The complaint also alleges that Apple has rejected repeated overtures by xAI to allow Grok to integrate with iOS. It also says Apple refused a request to feature Grok in the App Store, including at the launch of its new “Imagine” feature for AI images and text. Beyond that, Apple has “manipulated” App Store rankings to suppress Grok, and delayed approval of Grok updates, the filing states.

The suit says the future of AI-driven super apps is at stake, not just Grok’s ability to compete. It says that Siri alone will handle 1.5 billion user requests per day globally in 2024, which is more than the total amount of prompts for all generative AI chatbots in 2024. If OpenAI alone gets all those prompts, that gives it control of up to 55 percent of potential chatbot prompts, X’s filing argues.

The lawsuit even speculates that the effects on consumers could be dire. Apple customers may have fewer options and less capable chatbots in the future, while paying monopoly prices for iPhones. Meanwhile, OpenAI could charge subscription prices well above market value. The lawsuit says OpenAI plans to double the monthly fee for its “plus” subscription over the next four years, which X argues would not be possible without pricing power.

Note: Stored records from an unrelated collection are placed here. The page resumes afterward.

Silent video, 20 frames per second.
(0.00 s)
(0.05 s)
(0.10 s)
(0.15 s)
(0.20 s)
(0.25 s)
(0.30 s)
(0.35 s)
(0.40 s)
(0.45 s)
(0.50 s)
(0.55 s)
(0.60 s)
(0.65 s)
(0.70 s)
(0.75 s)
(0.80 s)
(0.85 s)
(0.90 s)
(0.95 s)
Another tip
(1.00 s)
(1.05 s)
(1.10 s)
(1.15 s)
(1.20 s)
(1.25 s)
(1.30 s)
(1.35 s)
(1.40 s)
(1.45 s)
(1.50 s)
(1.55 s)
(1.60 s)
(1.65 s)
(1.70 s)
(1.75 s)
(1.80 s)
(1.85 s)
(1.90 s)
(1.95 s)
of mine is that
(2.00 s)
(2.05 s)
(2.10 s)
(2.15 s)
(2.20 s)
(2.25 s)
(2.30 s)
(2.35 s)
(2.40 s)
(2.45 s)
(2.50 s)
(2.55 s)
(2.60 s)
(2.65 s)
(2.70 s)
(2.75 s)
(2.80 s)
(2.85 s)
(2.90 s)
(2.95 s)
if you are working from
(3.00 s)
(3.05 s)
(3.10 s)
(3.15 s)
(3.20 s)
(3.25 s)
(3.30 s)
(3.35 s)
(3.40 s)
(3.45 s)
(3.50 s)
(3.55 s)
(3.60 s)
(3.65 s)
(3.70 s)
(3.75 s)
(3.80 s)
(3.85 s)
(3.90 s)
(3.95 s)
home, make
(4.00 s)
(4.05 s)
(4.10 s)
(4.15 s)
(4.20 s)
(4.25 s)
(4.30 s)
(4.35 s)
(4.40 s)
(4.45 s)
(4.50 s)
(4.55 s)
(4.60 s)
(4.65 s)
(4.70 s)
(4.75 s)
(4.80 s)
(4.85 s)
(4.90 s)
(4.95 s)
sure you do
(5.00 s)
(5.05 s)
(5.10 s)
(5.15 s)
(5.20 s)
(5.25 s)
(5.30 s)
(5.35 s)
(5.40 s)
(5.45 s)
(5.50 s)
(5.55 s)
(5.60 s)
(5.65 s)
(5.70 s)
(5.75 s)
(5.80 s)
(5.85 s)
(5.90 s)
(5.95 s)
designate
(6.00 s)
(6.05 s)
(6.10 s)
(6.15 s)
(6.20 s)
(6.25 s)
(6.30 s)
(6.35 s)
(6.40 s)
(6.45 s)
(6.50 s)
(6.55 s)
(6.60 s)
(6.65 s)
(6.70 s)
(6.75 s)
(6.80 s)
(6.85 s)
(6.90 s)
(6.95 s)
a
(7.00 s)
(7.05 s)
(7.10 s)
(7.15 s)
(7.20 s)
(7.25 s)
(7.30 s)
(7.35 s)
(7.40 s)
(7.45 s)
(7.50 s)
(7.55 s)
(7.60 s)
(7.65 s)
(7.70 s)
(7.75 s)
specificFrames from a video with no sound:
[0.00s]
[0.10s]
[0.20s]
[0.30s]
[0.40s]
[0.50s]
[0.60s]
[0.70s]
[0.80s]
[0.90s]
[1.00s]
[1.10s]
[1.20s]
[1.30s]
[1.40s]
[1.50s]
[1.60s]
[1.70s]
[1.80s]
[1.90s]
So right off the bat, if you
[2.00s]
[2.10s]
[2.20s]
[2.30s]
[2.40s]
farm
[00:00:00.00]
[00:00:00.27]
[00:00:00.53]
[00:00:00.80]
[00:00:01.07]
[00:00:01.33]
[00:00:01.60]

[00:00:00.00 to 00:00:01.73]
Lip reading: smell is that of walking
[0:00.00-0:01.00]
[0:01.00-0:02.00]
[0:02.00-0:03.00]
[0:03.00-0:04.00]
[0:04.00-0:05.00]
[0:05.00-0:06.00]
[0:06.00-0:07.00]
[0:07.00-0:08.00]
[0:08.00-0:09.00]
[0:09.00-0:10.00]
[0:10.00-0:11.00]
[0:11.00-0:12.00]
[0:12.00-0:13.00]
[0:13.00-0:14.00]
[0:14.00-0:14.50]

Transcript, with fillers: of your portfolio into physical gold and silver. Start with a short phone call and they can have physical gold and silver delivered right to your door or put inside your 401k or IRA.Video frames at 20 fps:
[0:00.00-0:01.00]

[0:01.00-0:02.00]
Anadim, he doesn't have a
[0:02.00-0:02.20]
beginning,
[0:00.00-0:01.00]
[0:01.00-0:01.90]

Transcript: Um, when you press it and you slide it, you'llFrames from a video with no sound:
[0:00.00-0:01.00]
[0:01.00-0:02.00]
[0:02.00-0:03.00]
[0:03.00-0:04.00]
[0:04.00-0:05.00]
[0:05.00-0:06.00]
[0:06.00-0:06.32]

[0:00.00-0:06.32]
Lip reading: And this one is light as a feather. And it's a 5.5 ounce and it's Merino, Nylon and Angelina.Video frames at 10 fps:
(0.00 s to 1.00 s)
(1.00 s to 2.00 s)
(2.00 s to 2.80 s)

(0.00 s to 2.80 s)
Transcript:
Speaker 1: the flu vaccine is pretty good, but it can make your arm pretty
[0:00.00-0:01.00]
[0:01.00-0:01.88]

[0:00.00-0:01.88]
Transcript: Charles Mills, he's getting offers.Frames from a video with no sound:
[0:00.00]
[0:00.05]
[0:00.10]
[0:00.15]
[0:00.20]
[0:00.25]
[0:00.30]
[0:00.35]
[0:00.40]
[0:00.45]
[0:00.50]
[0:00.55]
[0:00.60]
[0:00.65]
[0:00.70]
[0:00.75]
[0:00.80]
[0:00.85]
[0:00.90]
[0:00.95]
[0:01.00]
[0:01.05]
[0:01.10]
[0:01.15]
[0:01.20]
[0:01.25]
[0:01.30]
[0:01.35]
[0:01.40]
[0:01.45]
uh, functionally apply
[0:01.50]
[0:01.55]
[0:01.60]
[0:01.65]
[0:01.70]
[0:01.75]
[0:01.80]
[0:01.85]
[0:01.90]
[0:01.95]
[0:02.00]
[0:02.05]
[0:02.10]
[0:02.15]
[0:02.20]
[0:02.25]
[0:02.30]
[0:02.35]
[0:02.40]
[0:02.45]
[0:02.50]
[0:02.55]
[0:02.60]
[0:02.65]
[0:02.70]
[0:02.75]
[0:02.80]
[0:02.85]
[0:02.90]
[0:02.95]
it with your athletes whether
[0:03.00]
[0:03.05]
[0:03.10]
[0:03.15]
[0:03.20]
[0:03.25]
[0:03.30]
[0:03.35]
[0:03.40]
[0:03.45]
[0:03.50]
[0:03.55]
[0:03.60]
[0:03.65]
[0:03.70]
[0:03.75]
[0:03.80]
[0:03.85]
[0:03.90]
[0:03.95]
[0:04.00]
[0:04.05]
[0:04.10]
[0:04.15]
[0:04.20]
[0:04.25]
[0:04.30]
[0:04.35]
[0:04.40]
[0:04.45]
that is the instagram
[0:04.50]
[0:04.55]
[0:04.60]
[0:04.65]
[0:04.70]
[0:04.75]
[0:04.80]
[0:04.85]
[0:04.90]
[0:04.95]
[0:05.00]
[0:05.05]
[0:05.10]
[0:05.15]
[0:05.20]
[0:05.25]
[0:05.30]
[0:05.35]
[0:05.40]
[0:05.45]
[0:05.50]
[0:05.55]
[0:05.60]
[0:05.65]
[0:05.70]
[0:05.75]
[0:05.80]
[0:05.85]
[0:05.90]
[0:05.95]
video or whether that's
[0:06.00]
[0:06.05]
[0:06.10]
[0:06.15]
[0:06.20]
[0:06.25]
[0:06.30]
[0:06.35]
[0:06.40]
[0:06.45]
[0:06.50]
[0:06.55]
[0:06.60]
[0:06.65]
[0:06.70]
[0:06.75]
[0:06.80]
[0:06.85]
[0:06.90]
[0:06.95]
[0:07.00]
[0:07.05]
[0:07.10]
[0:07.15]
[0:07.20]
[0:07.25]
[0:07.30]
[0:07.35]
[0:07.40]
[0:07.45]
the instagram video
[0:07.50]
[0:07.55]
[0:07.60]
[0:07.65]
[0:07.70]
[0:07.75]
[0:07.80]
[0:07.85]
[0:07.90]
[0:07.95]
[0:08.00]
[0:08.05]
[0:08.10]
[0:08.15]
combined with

Musk is also alleging that the deal could have a chilling effect on investment. Apple “pressing its thumb firmly on the scale” for ChatGPT and OpenAI could make it seem pointless to back rivals, X argues. That would result in a lack of resources for smaller startups, and they may have talent poached by Big Tech companies.

The filing also points out that the financials of the Apple-OpenAI deal don’t make much sense. X’s lawyers write that OpenAI gave ChatGPT to Apple for free, effectively paying Apple to be its exclusive chatbot on iPhones. The lawsuit suggests OpenAI sees blocking rivals with exclusive integration as more valuable than direct revenue. Apple apparently thinks the same thing, since it likely sees no short-term profit from the deal, the suit alleges.

“By making the deal exclusive, Apple sacrificed the profits it would have earned by integrating multiple chatbots,” the lawsuit claims. “The true motive was Apple and OpenAI’s shared goal of blocking competition.”

For Musk, this case could be a do-or-die battle. If he fails to stop Apple and OpenAI, Grok will never be able to compete fairly. This would make X less attractive to investors and users, Musk’s lawsuit states. “Because Grok’s functionality is a key feature of the X app, the X app is more attractive the better Grok performs,” the suit states. “Defendants’ conduct makes Grok less able to compete with ChatGPT, leading to fewer customers, less revenue, and ultimately a depressed enterprise value for X.”

His companies are seeking billions of dollars in damages and a permanent injunction that would prevent Apple from exclusively integrating ChatGPT. OpenAI, in a statement to Ars Technica, called Musk’s lawsuit part of “CEO Elon Musk’s ongoing pattern of harassment against OpenAI and its employees.” Apple declined to comment.

Whether a court ultimately agrees with Musk that Apple and OpenAI are illegally entrenching monopolies could determine not only Grok’s future, but also how competitive the next wave of AI will be.